The parties agree that s. 145(3) is a truly criminal offence and not a strict liability offence. Zora submits there is a presumption of subjective mens rea for true crimes: those without a guilty mind will not be punished. Nothing in the wording of s. 145(3) supports the application of an objective fault standard. Zora states these types of offences are “administration of justice offences” as they rarely involve harm to a victim and can be committed only after a substantive offence has been committed or alleged. These offences have the most devastating impact on those with marginal social support, who are struggling with addiction, poverty, and cognitive dysfunction. The Crown acknowledges there is a statutory presumption of subjective mens rea but submits the presumption is rebutted. The Crown argues that it would be contrary to the proper administration of justice, and the protection of the public, if the enforceability of bail conditions depends on the variable whims, frailties and peculiarities affecting an individual’s ability to comply with their release conditions.

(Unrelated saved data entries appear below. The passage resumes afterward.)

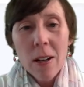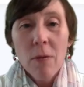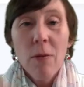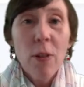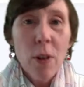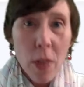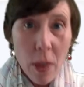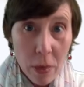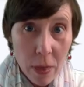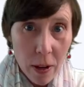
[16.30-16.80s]

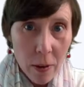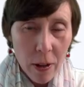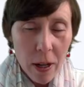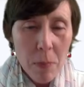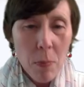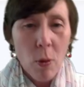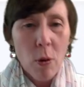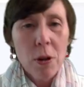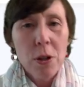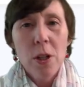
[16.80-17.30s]
for the theory
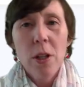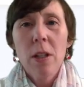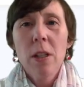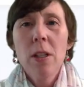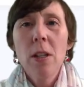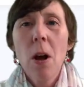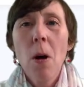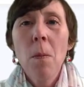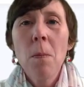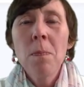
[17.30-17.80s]
portion.
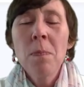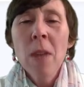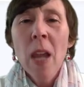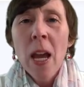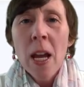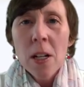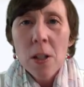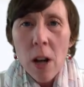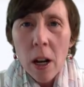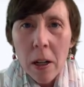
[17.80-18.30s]
So,
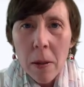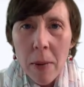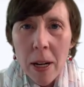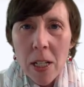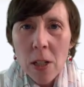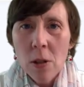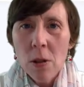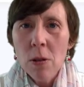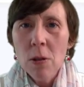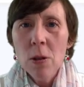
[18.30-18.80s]
talking to my
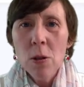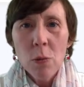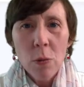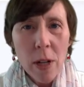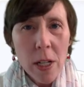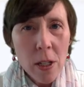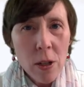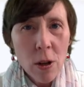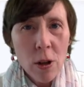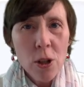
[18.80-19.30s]
students,
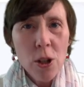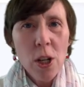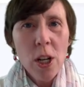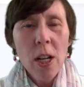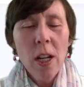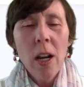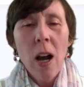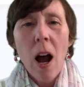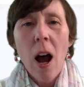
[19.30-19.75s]
researching,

With the BLM and defund the police protests, the timing of the decision is apt. These administration of justice offences disproportionately affect marginalized communities. This appeal reminds me of the R. v. Boudreault, 2018 SCC 58 decision in which the Court (Côté and Rowe JJ. dissenting) struck down the mandatory victims’ surcharge for convicted criminals. In that case, people were going to jail simply because they were poor. In terms of a prediction, I’m going with appeal allowed.
Last Week at the SCC
On Friday, June 12, 2020, the SCC released its decision in Conseil scolaire francophone de la Colombie-Britannique v. British Columbia, 2020 SCC 13. In a 7:2 split with Brown and Rowe JJ. dissenting, the Court allowed the appeal in part. Practically, the decision was a big victory for minority language education rights in Canada and clarified the approach to s. 23 Charter rights. Justices Brown and Rowe’s reasons were more akin to concurring reasons as all judges agreed that the appellants were entitled to a number of French-language schools that they had been previously denied and were entitled to millions in Charter damages. The disagreement between the sets of reasons was primarily focused on the approach to the s. 23 analysis and the extent to which it departs from previous jurisprudence.

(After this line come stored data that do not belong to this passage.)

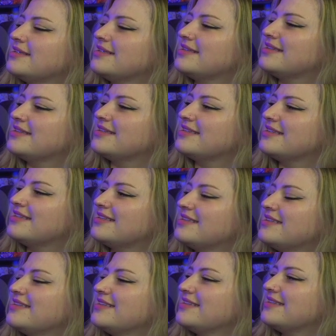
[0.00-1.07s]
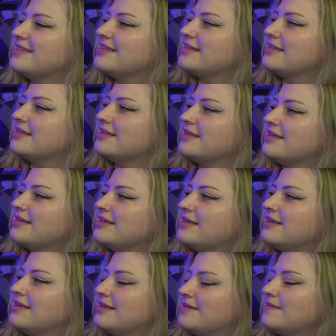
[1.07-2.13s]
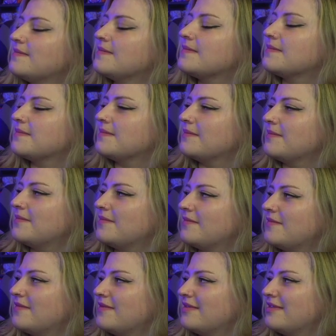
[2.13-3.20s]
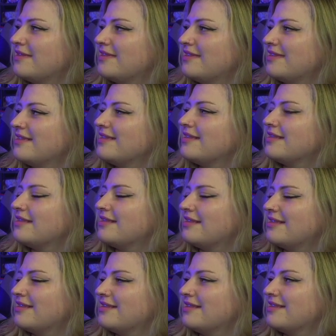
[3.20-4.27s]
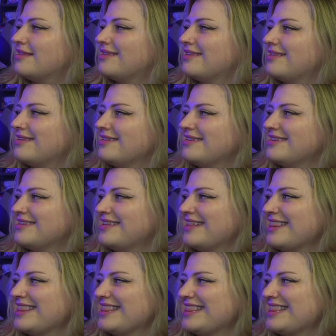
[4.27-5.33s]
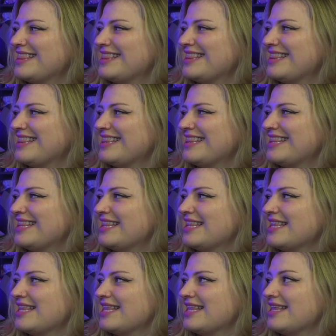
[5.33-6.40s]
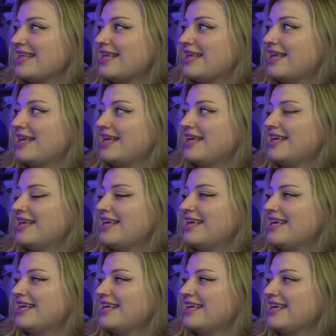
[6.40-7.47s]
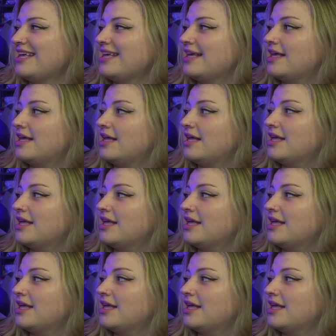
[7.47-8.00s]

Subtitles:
(silent)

The majority wrote that the courts below adopted an inordinately narrow interpretation of s. 23 of the Charter and its role in the Canadian constitutional order. If a court finds that the number of minority language students is comparable to the numbers of students in local majority language schools, then the minority is entitled to a homogeneous school. In B.C., this means that there are enough students to justify eight new French-language schools. The majority also found that both minority and majority-language students should get the same quality and experience at school. A breach of s. 23 right cannot be justified at the s. 1 stage on the basis of saving money. Lastly, the majority held that governments can’t avoid paying damages for decisions based on their policies.

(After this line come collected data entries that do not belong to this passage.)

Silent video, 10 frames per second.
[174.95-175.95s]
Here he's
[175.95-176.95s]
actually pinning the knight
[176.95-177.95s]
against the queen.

That’s a wrap on the appeals that were heard in Winnipeg in 2019. With the onset of Covid-19, the Court has no doubt had to pivot from doing more hearings outside of Ottawa. They heard three appeals and one leave to appeal hearing by way of Zoom in June. It’s unclear whether the hearings in the fall will be in-person or not, but I expect we haven’t seen the last of Zoom SCC hearings.
Thanks for playing and good luck this week!